- **What to do**
Transcribe the line that contains "[00:00:08.00 to 00:00:09.00]" and every line after it to the end of the records, exactly and nothing else. Skip the pictures.

[Stored items]
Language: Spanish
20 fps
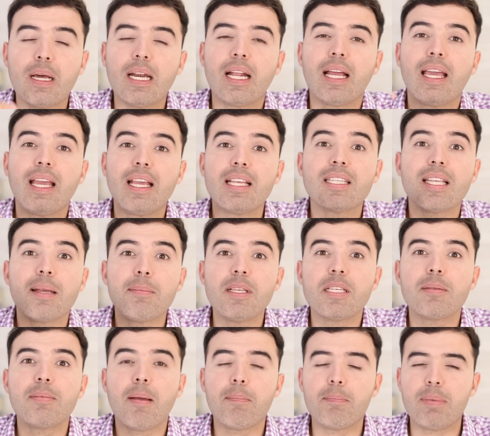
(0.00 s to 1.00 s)
para que esa
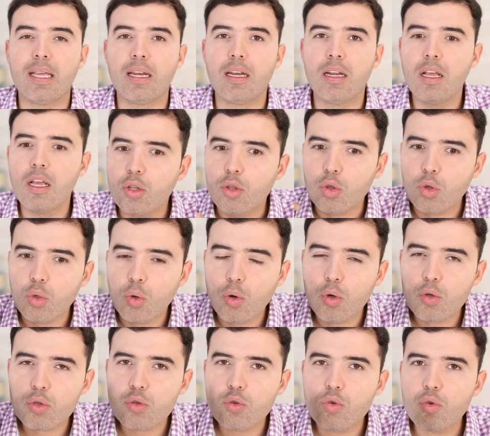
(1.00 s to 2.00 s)
misma piel
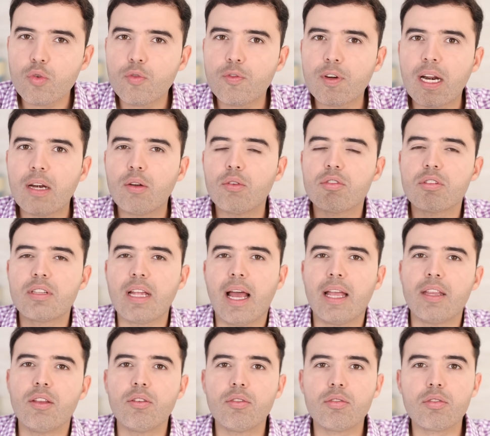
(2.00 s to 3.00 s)
no sufra los
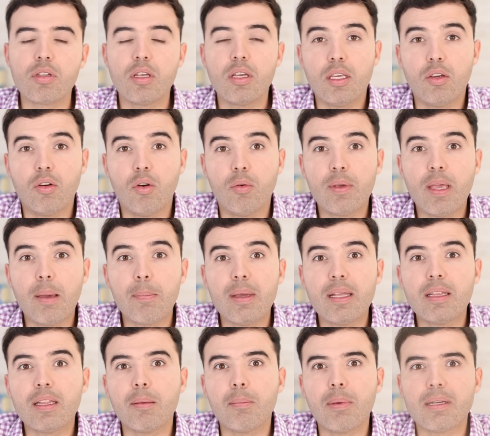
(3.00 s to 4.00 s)
daños y
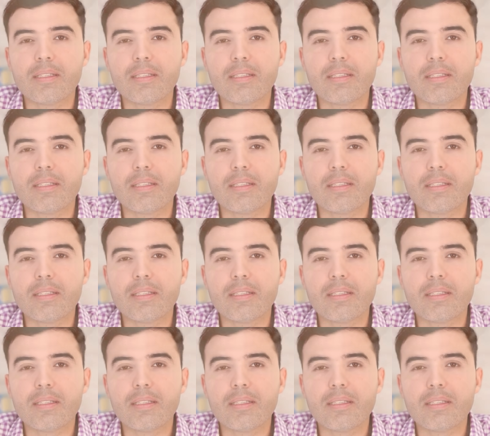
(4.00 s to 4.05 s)
obviamente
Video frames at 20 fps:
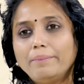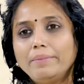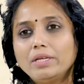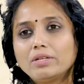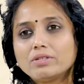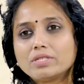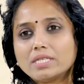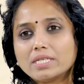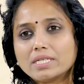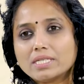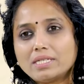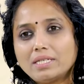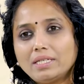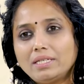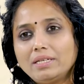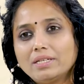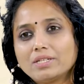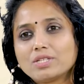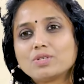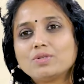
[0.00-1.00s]
మీరు సిక్స్టీ
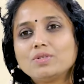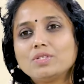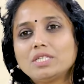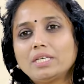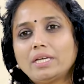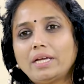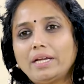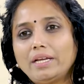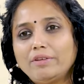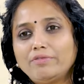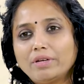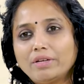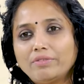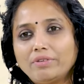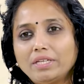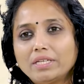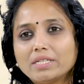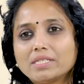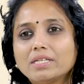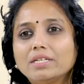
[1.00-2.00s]
ఇయర్స్ నుంచి ఎయిటీ
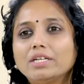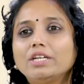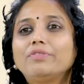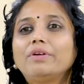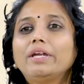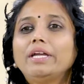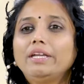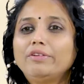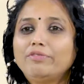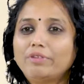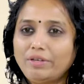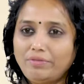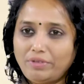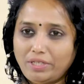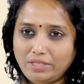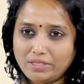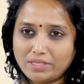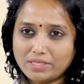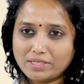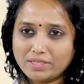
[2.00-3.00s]
ఫైవ్ ఇయర్స్ అంటే ట్వంటీ ఫైవ్
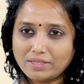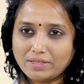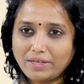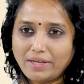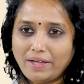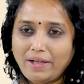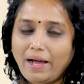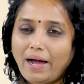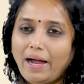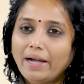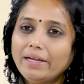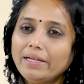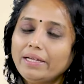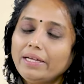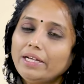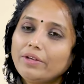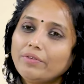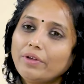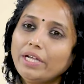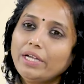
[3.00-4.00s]
ఇయర్స్ అంటే
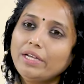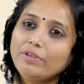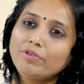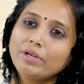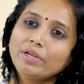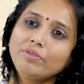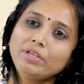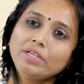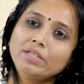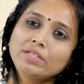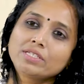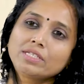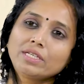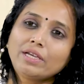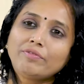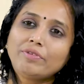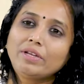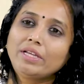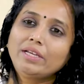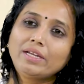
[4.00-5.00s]
ఈ ట్వంటీ ఫైవ్ ఇయర్స్
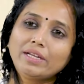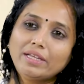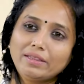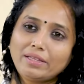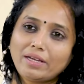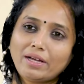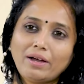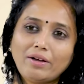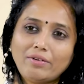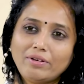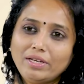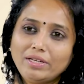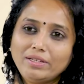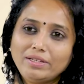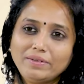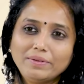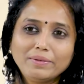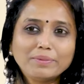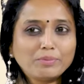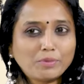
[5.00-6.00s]
ఎవ్రీ ఇయర్ ఎంత
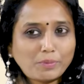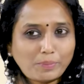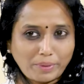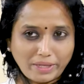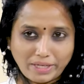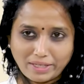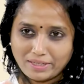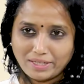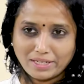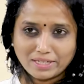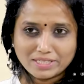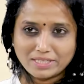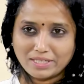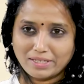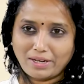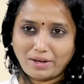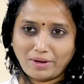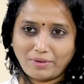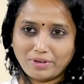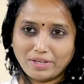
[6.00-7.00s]
కావాలి ముప్పై ఐదు
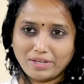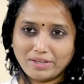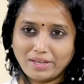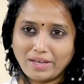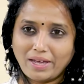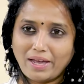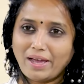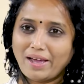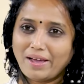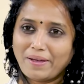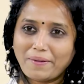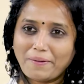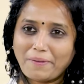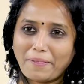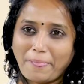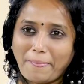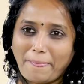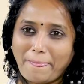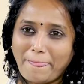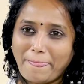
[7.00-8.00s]
లక్షలు కావాలి
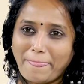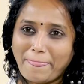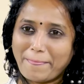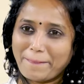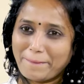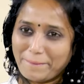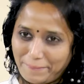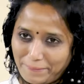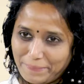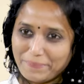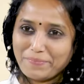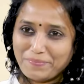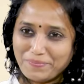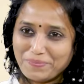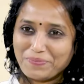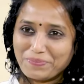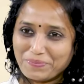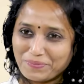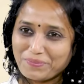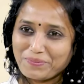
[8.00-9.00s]

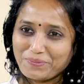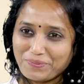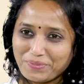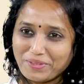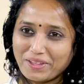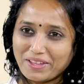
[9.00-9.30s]
అవునవును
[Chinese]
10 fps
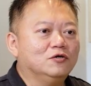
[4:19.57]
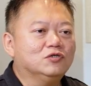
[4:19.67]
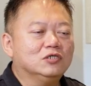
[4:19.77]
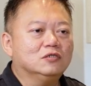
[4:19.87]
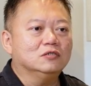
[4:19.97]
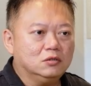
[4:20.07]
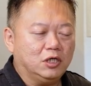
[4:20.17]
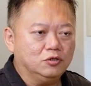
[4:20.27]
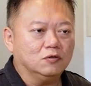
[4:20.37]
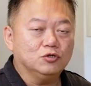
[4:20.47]
尤其是
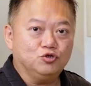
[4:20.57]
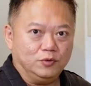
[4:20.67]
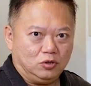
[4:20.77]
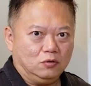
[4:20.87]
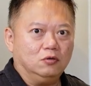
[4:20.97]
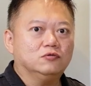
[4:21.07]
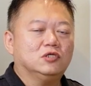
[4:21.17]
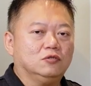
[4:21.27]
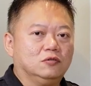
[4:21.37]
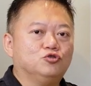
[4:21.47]
天同跟巨门同工，或
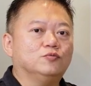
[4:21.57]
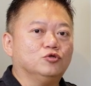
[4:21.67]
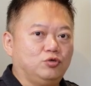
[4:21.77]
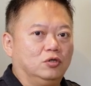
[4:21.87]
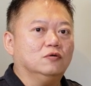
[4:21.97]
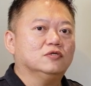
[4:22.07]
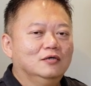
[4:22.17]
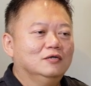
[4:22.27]
天同跟巨门对攻的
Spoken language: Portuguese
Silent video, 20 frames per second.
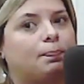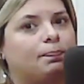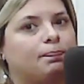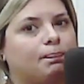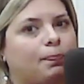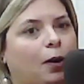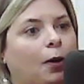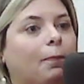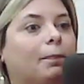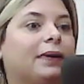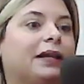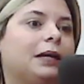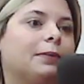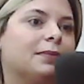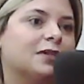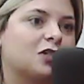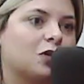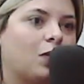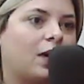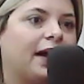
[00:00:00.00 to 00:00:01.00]

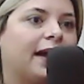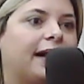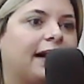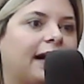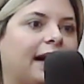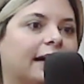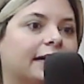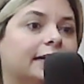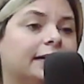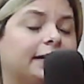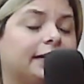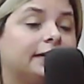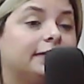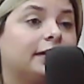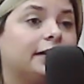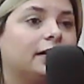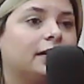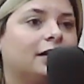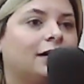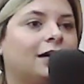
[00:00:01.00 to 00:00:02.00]
problemas com a recarga
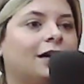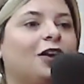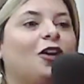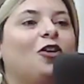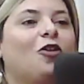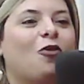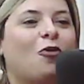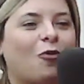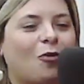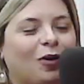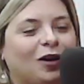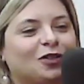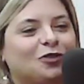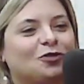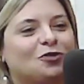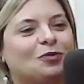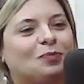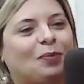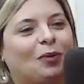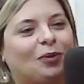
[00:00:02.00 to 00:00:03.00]
hídrica quanto
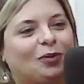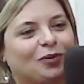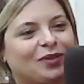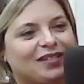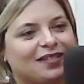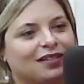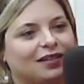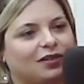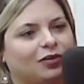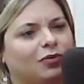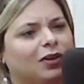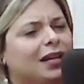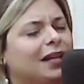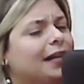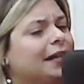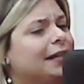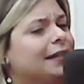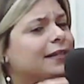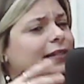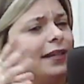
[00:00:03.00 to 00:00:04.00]
de poluição,
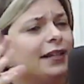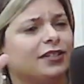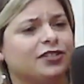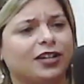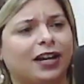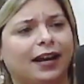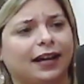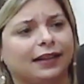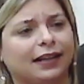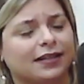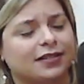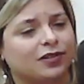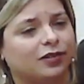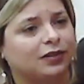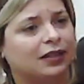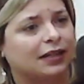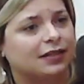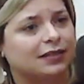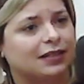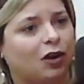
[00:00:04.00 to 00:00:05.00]
seja
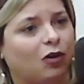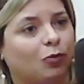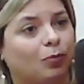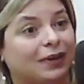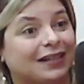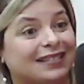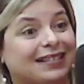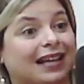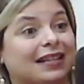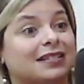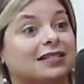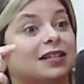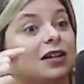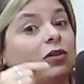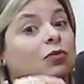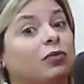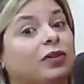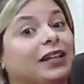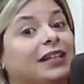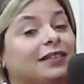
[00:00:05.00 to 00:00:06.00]
relacionados à
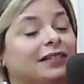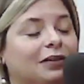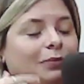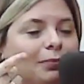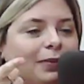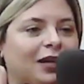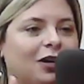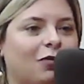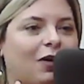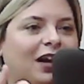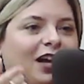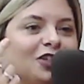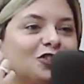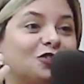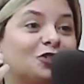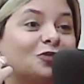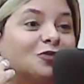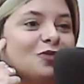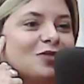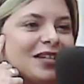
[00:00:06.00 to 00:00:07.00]
urbanização e também com a
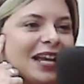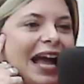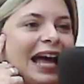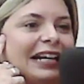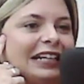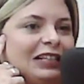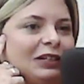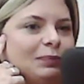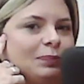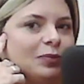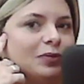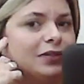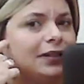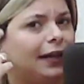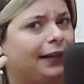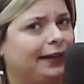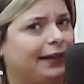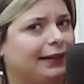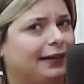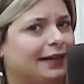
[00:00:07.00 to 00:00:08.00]
questão dos garimpos,
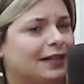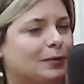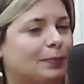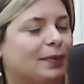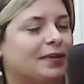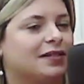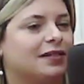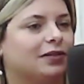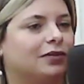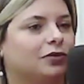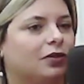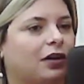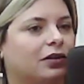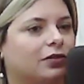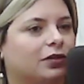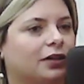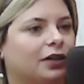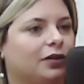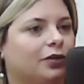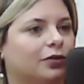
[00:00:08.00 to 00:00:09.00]
além da expansão do
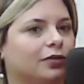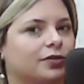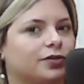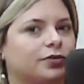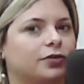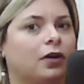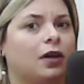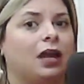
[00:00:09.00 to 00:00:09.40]
agronegócio.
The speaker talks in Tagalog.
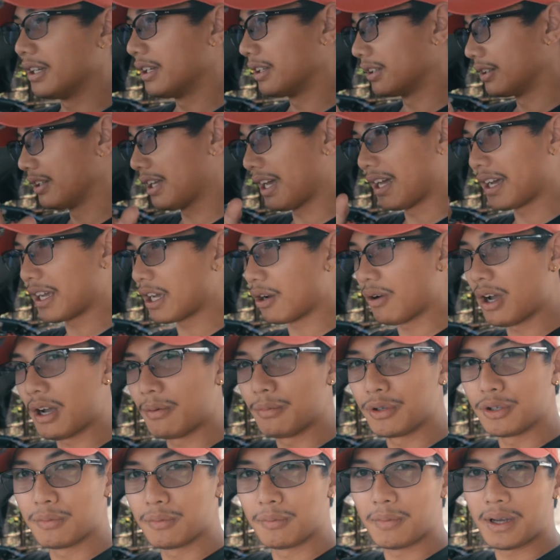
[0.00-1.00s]
nagawa mo
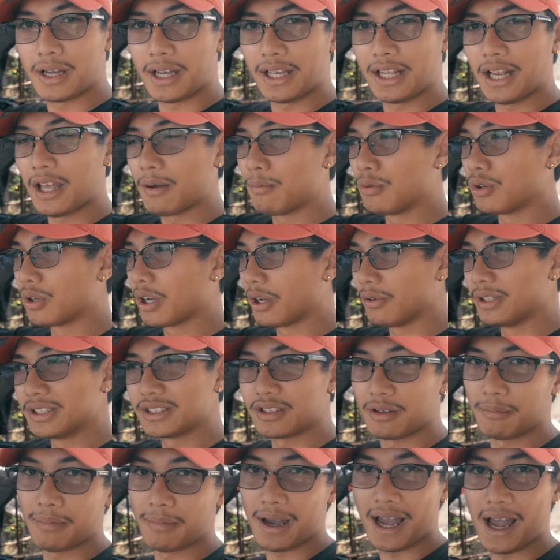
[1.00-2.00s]
yung mga kailangan mong gawin
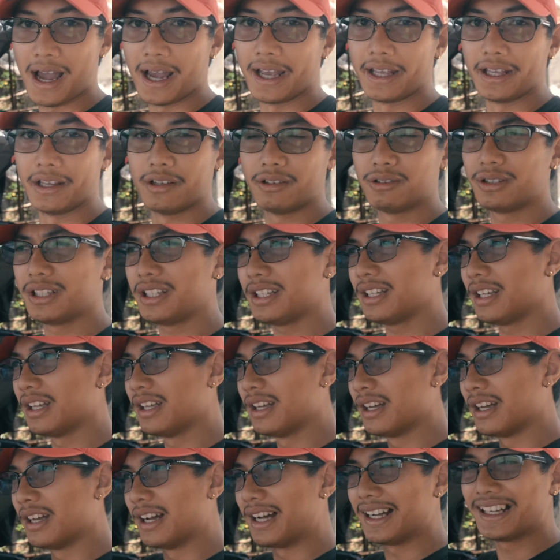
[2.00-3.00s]
sa bahay. Di,
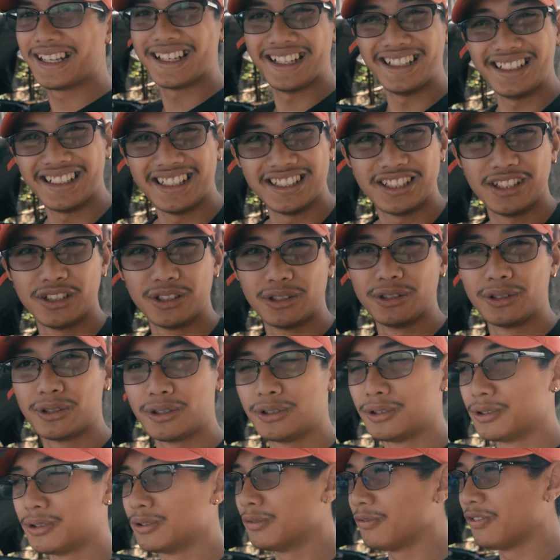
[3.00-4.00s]
ang ganda siguro
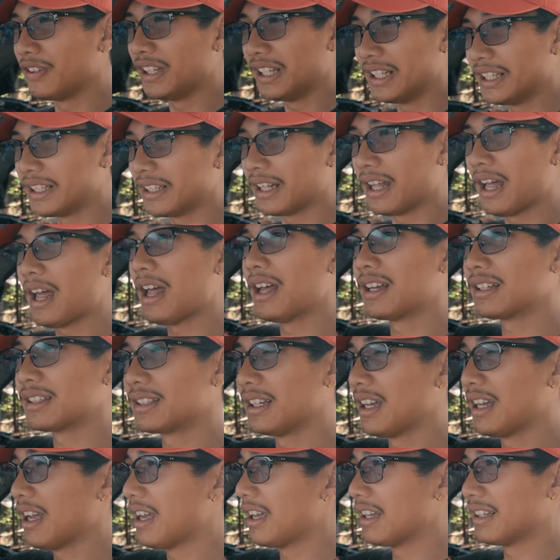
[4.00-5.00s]
ng feeling na
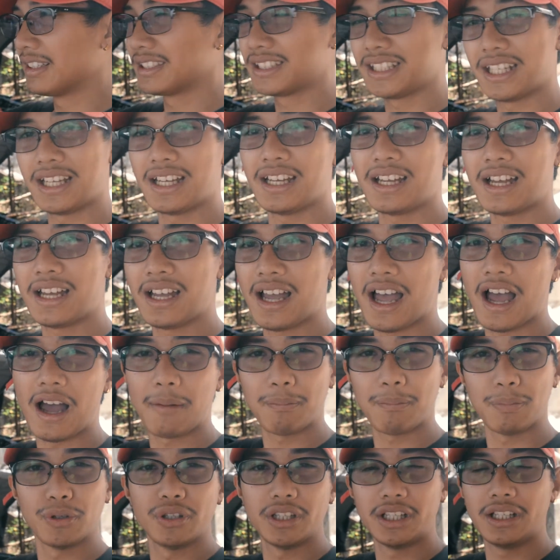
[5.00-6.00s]
sa
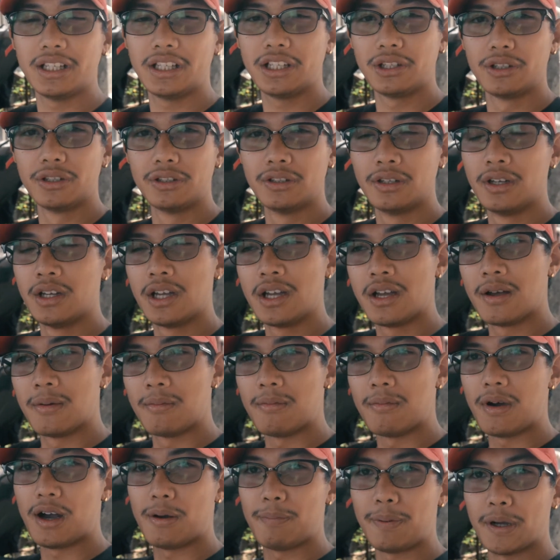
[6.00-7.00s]
hapon na na yun,
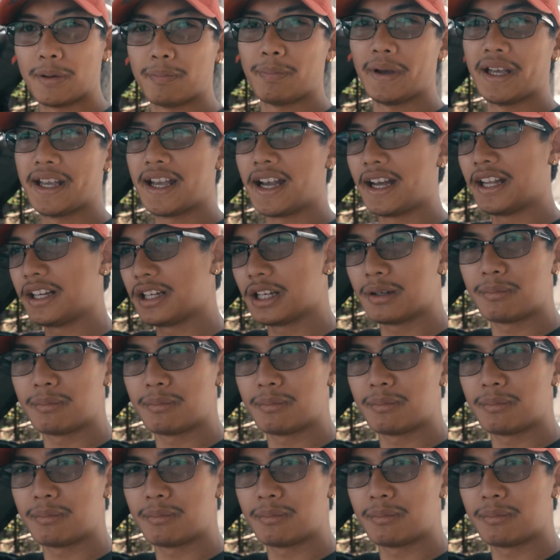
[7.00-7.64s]
makapagpahinga na,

- **Answer box**
[00:00:08.00 to 00:00:09.00]
além da expansão do
[00:00:09.00 to 00:00:09.40]
agronegócio.
The speaker talks in Tagalog.
[0.00-1.00s]
nagawa mo
[1.00-2.00s]
yung mga kailangan mong gawin
[2.00-3.00s]
sa bahay. Di,
[3.00-4.00s]
ang ganda siguro
[4.00-5.00s]
ng feeling na
[5.00-6.00s]
sa
[6.00-7.00s]
hapon na na yun,
[7.00-7.64s]
makapagpahinga na,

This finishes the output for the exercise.